С того мая все кончилось – их переписка, встречи. Резкое прекращение отношений – уже само по себе отношение. Что-то вдруг как оторвалось, сломилось.
В письме, посланном в Ялту заказным, она «не могла скрыть ни своей любви, ни своей тоски».
И это жгло ее долгие годы: «Точно позор. А я по совести чувствую, что не заслужила его».
Она писала ему о своей любви, не зная, что он не ощущал уже себя одиноким: в его жизни появилась женщина.
«…сознавать себя все еще смешной и жалкой так тяжело!..»
И снова можно только гадать…
Лидия Алексеевна Авилова пишет в своем дневнике:
«…в этих тетрадях, которые я сейчас исписываю, я могла бы расписаться. Но я добросовестно искренна. Самое легкое вдохновение уже не допускает искренности, потому, что она ничто перед вдохновением…»
Авилова избегает вдохновения. Я в этих записках избегаю всего, что могли бы счесть вымыслом – литературой.
Моя задача здесь иная – исследовать личность Лидии Алексеевны Авиловой и ее роль в жизни Антона Павловича Чехова.
Повернуть бинокль, который нарочито умалил ее роль, другой стороной и тем приблизить ее. Дать крупно.
Для этого не художество нужно, а документ.
И если догадка, то обоснованная документом – письмом, цитатой. Еще одна попытка «распутать очень запутанный моток шелка». Удалась ли она? Судить читателю. Но судить надо
Между ними, Чеховым и Авиловой, при их жизни было много тайного, скрытого от посторонних. Скрытого и от них самих.
В своей любви они оба не знали счастья.
«Я был несчастлив» – Чехов в рассказе «О любви».

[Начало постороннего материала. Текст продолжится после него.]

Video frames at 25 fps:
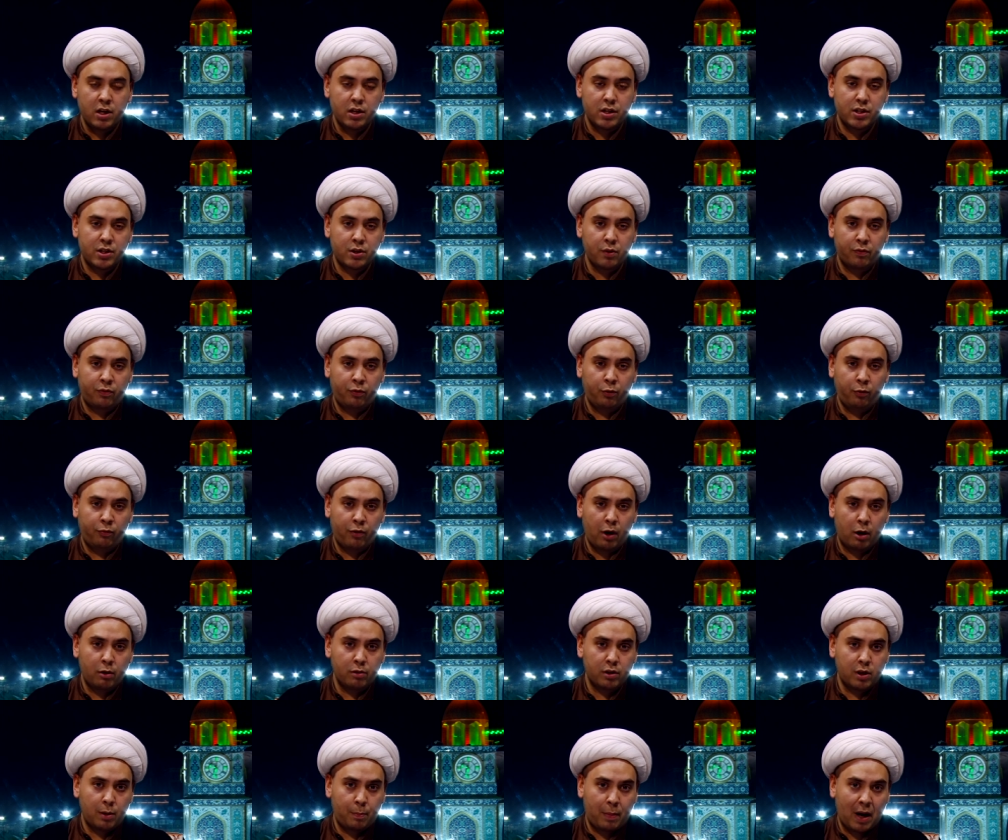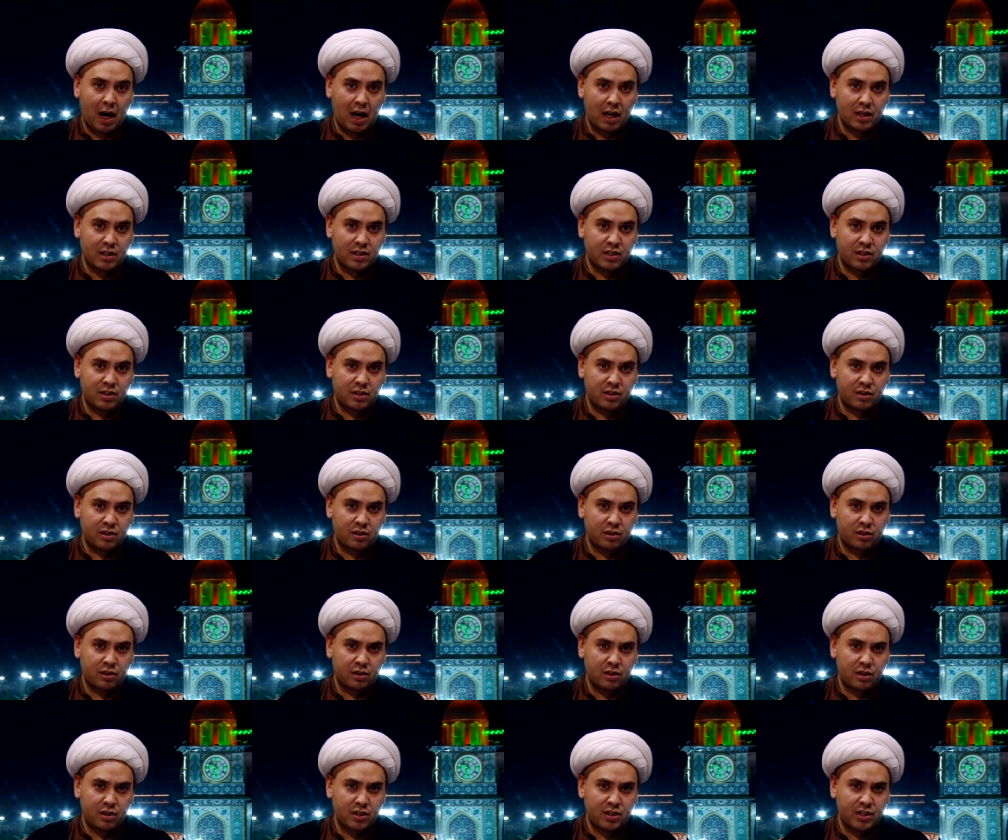So, throughout the
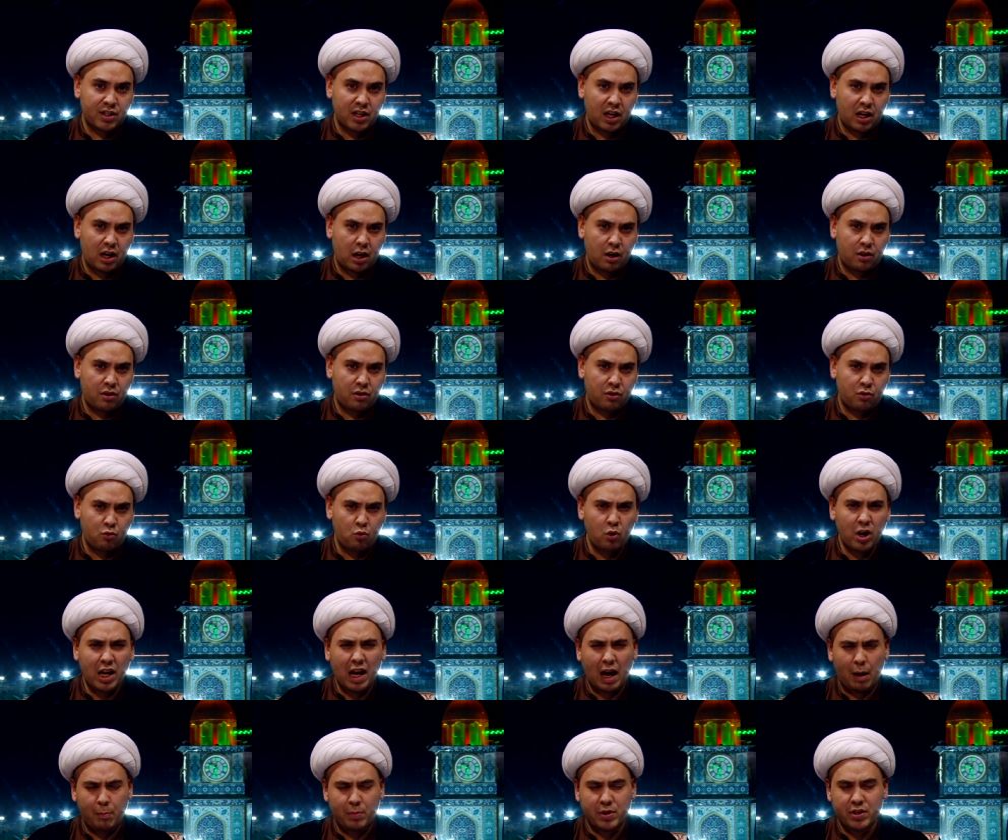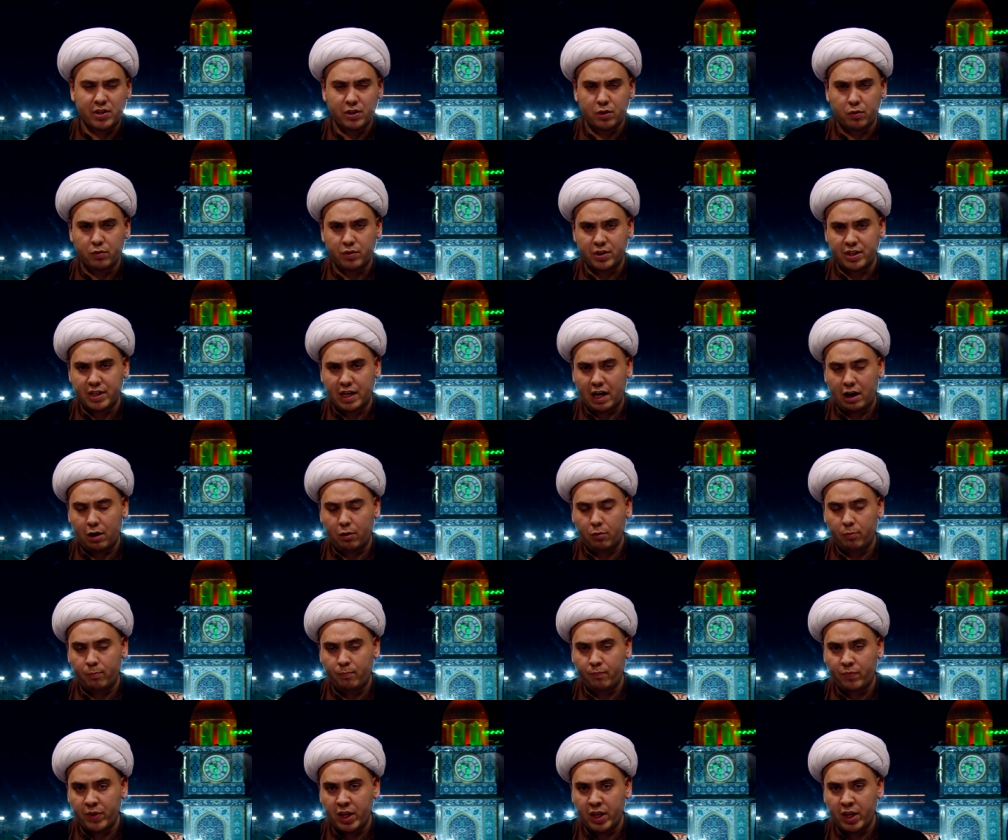past, say, three episodes now,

«Одна боль…» – Авилова в дневнике.
Но счастье присутствовало в их отношениях, оно было как солнце за пеленой облаков.
Иногда оно прорывалось и озаряло их лица.
Двух голосов перекличка
Я предложила нескольким своим знакомым, людям, читающим много и с разбором, узнать рассказ по отрывку, который прочту им вслух:
«Только один раз, в самом начале их связи, она как-то неожиданно разрыдалась и стала говорить о том, что вместо счастья она чувствует унижение и невыносимую тоску. Она даже стала жаловаться Павлу Аркадьевичу на него самого и доказывать ему, что он первый презирает ее и грязнит ее любовь.
Но, заметив его омрачившееся лицо и недружелюбный взгляд, она вдруг замолчала, долго сидела неподвижная и задумчивая и вдруг так просто, искренно и серьезно попросила у него прощения, что этой просьбой удивила и озадачила его еще больше, чем слезами и жалобами.
– …Да, я была несправедлива, – со странным смехом продолжала она…»
Трое, не задумываясь, назвали «Даму с собачкой». Один усомнился: разве имя Гурова Павел Аркадьевич? И еще один заявил, что это вообще не «Дама с собачкой», хотя и очень похоже.